▶ **Your instructions**: Restate the listing below word for word, pictures excluded.

▶ **Given information**:
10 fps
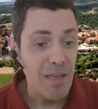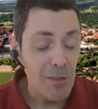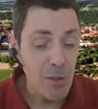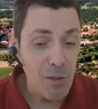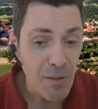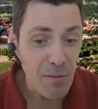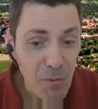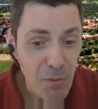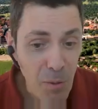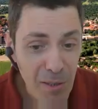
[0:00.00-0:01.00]
I know if
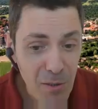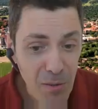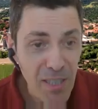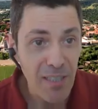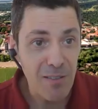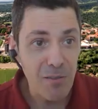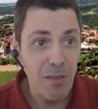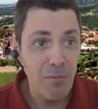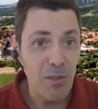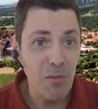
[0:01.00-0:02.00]
Robert or Gian, do
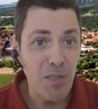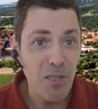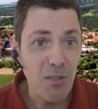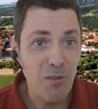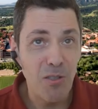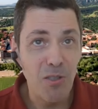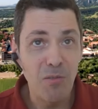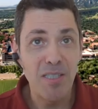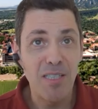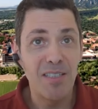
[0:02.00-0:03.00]
you have other questions?
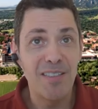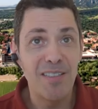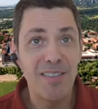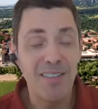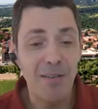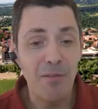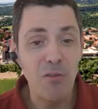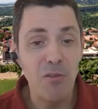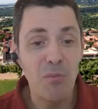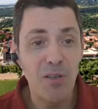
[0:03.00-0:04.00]
Otherwise, I, I have
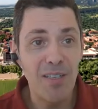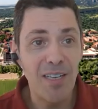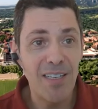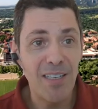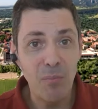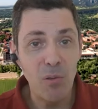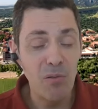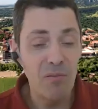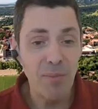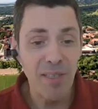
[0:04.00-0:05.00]
a few more I can
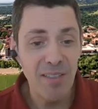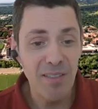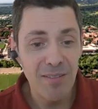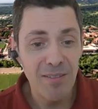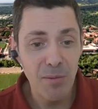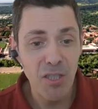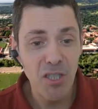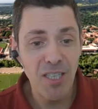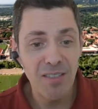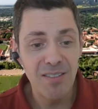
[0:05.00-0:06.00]
pull from the, the
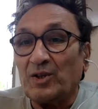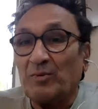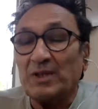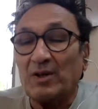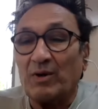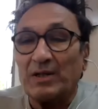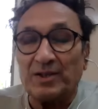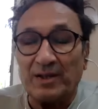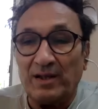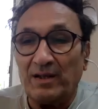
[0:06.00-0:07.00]
chat. Yes, there was a
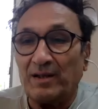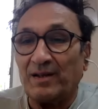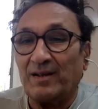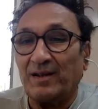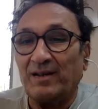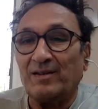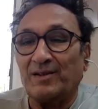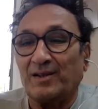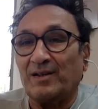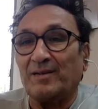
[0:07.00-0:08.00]
question in the in
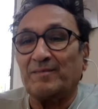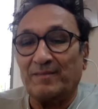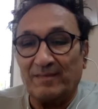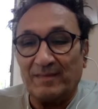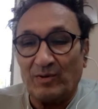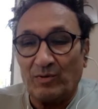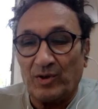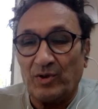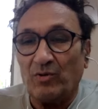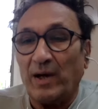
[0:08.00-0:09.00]
the
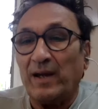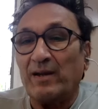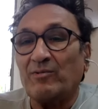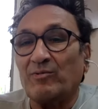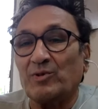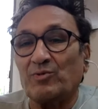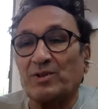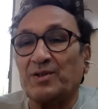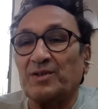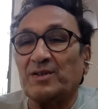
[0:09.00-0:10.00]
QA, which
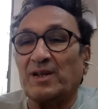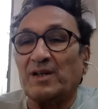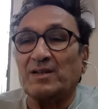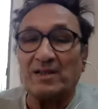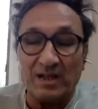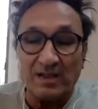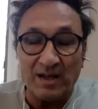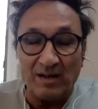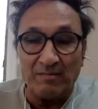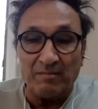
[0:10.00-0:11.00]
was interesting. It says, is
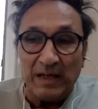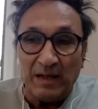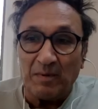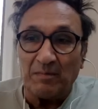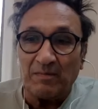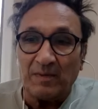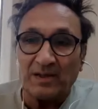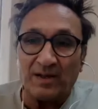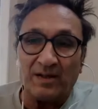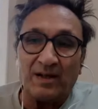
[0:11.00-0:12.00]
there a minimum,
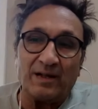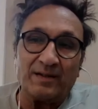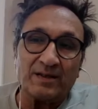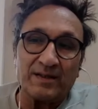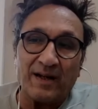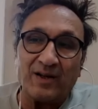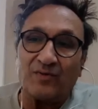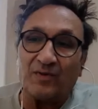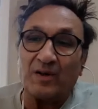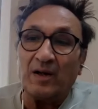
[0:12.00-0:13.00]
is there an understanding
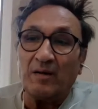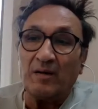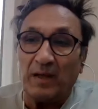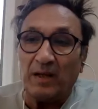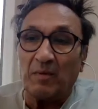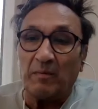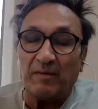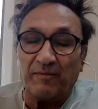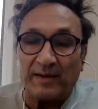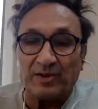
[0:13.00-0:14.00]
of a minimum
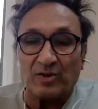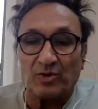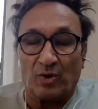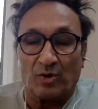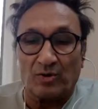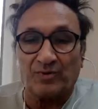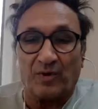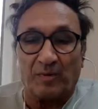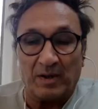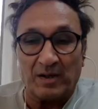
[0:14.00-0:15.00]
infectious dose
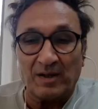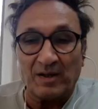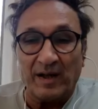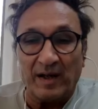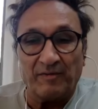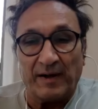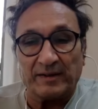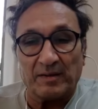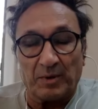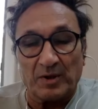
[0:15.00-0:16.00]
from an
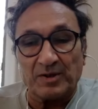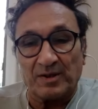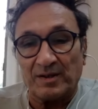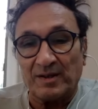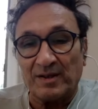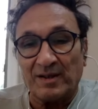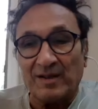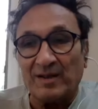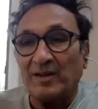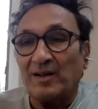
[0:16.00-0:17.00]
infected person?
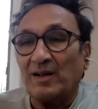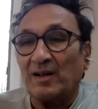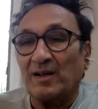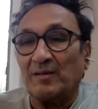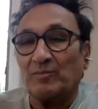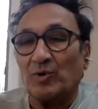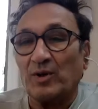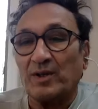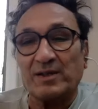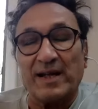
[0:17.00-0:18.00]
Um,
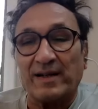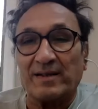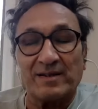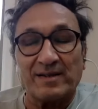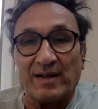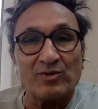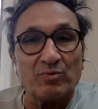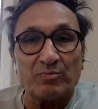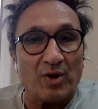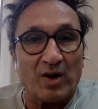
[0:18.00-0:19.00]
or is that is that
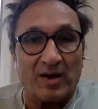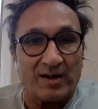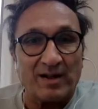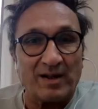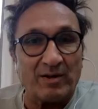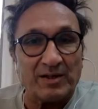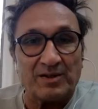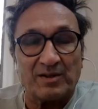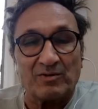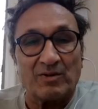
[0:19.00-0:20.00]
too broad a
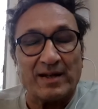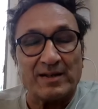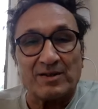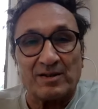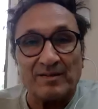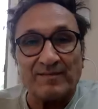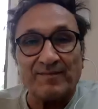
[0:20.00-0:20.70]
question to answer?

▶ **Written solution**:
10 fps
[0:00.00-0:01.00]
I know if
[0:01.00-0:02.00]
Robert or Gian, do
[0:02.00-0:03.00]
you have other questions?
[0:03.00-0:04.00]
Otherwise, I, I have
[0:04.00-0:05.00]
a few more I can
[0:05.00-0:06.00]
pull from the, the
[0:06.00-0:07.00]
chat. Yes, there was a
[0:07.00-0:08.00]
question in the in
[0:08.00-0:09.00]
the
[0:09.00-0:10.00]
QA, which
[0:10.00-0:11.00]
was interesting. It says, is
[0:11.00-0:12.00]
there a minimum,
[0:12.00-0:13.00]
is there an understanding
[0:13.00-0:14.00]
of a minimum
[0:14.00-0:15.00]
infectious dose
[0:15.00-0:16.00]
from an
[0:16.00-0:17.00]
infected person?
[0:17.00-0:18.00]
Um,
[0:18.00-0:19.00]
or is that is that
[0:19.00-0:20.00]
too broad a
[0:20.00-0:20.70]
question to answer?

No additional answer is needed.